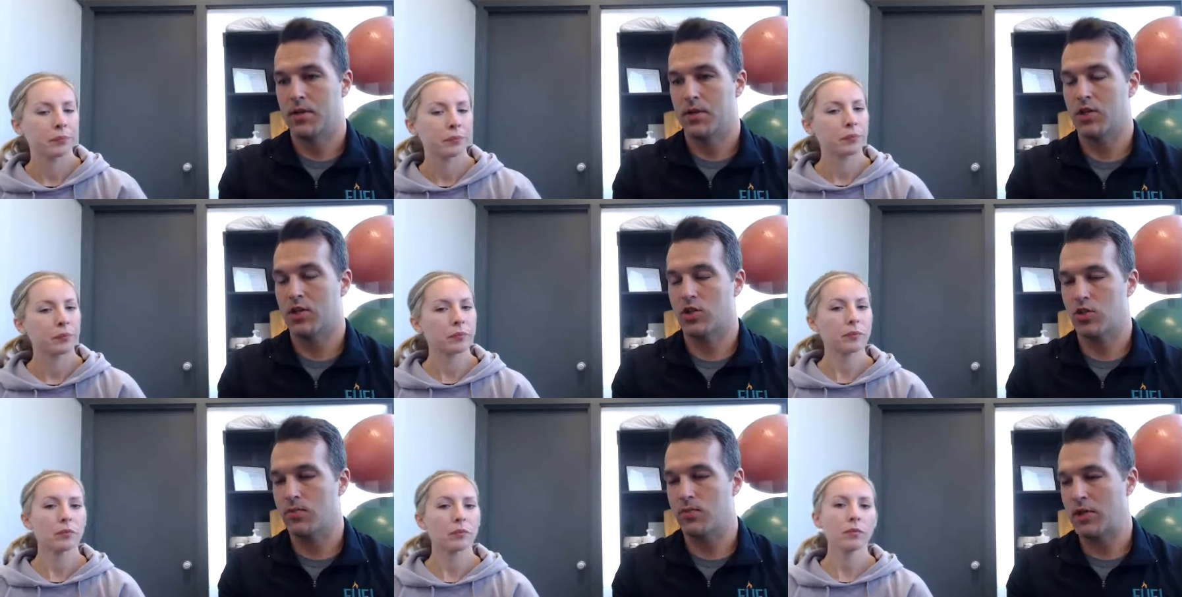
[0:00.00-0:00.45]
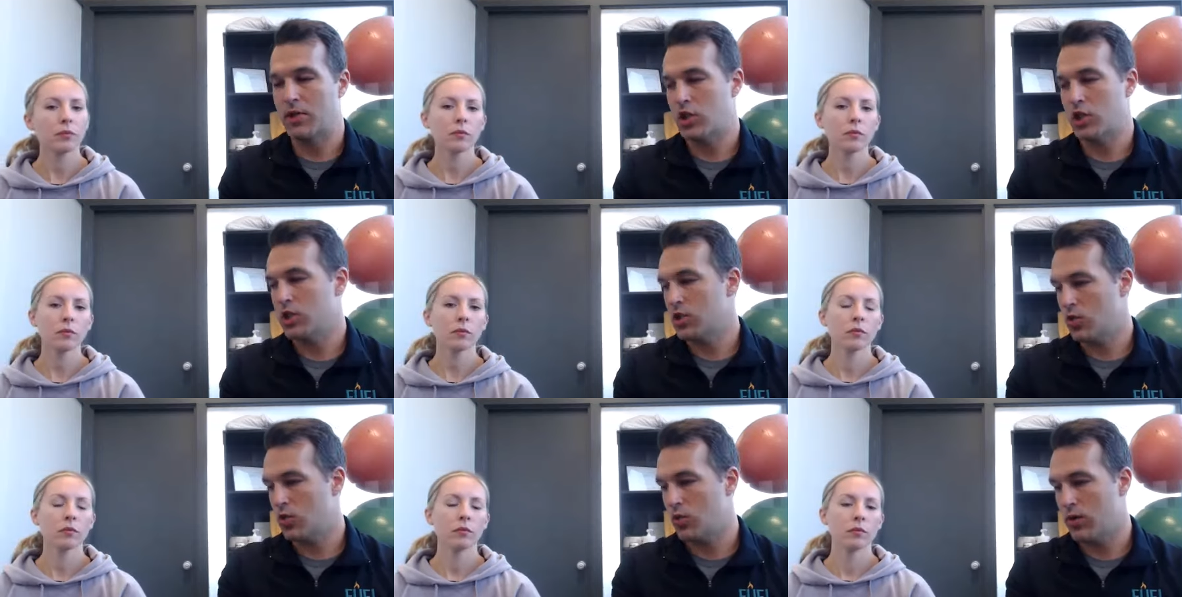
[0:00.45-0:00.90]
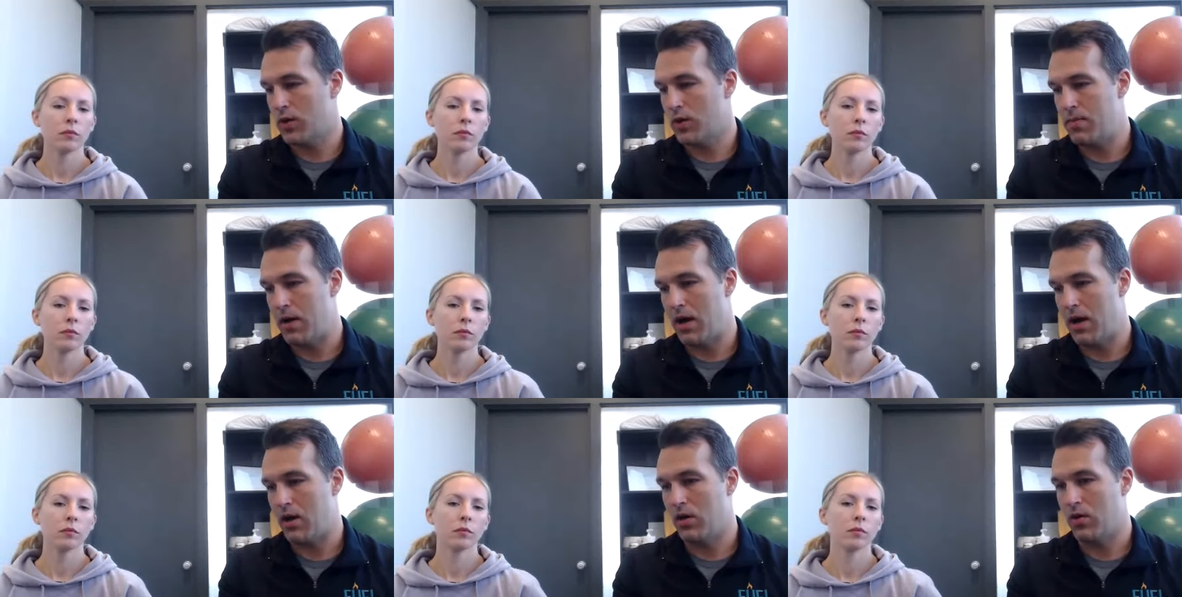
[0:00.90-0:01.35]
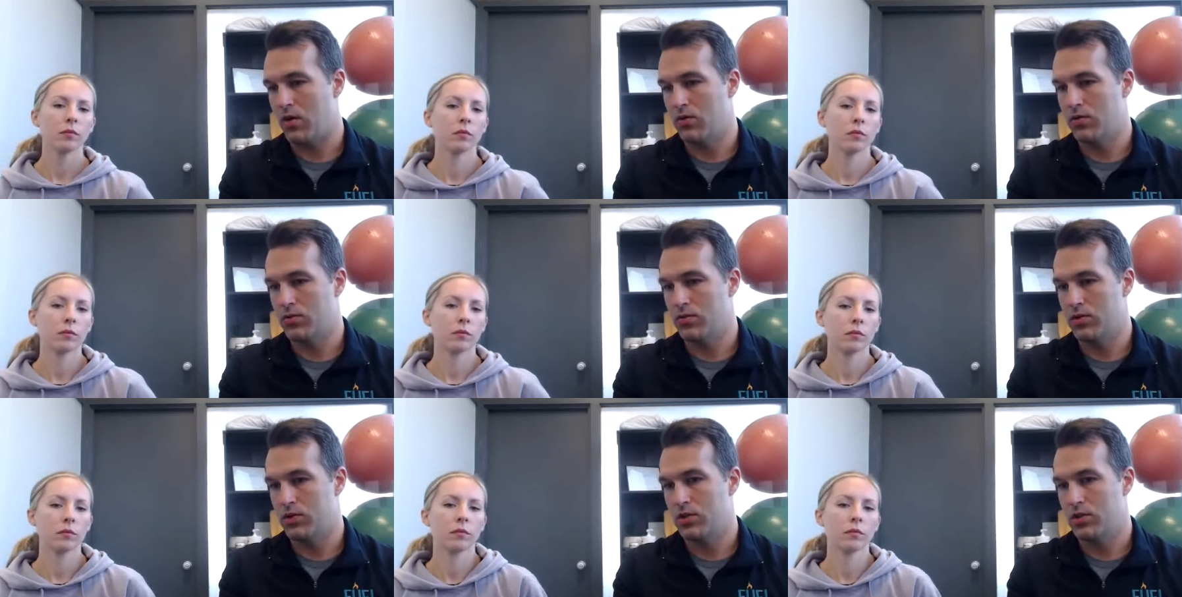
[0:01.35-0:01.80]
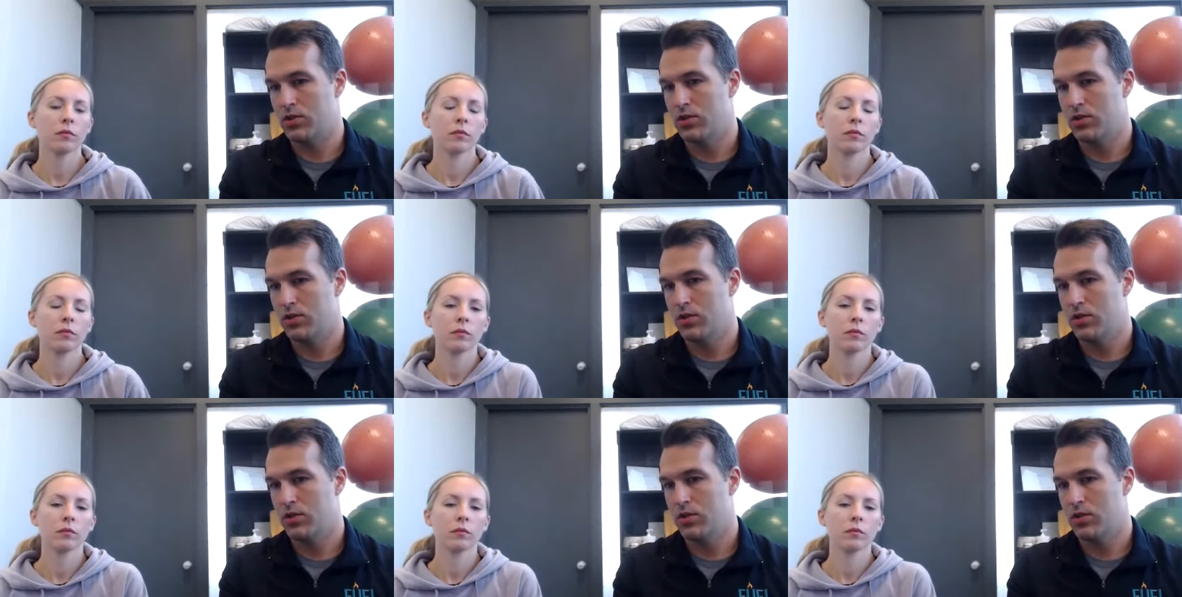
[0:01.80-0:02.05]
Speaker 1: Because you mentioned the 20-pound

- - - - -

### WHAT TO PRODUCE
For this exercise, return the data above exactly and leave every picture out.

### TASK ANSWER
[0:00.00-0:00.45]
[0:00.45-0:00.90]
[0:00.90-0:01.35]
[0:01.35-0:01.80]
[0:01.80-0:02.05]
Speaker 1: Because you mentioned the 20-pound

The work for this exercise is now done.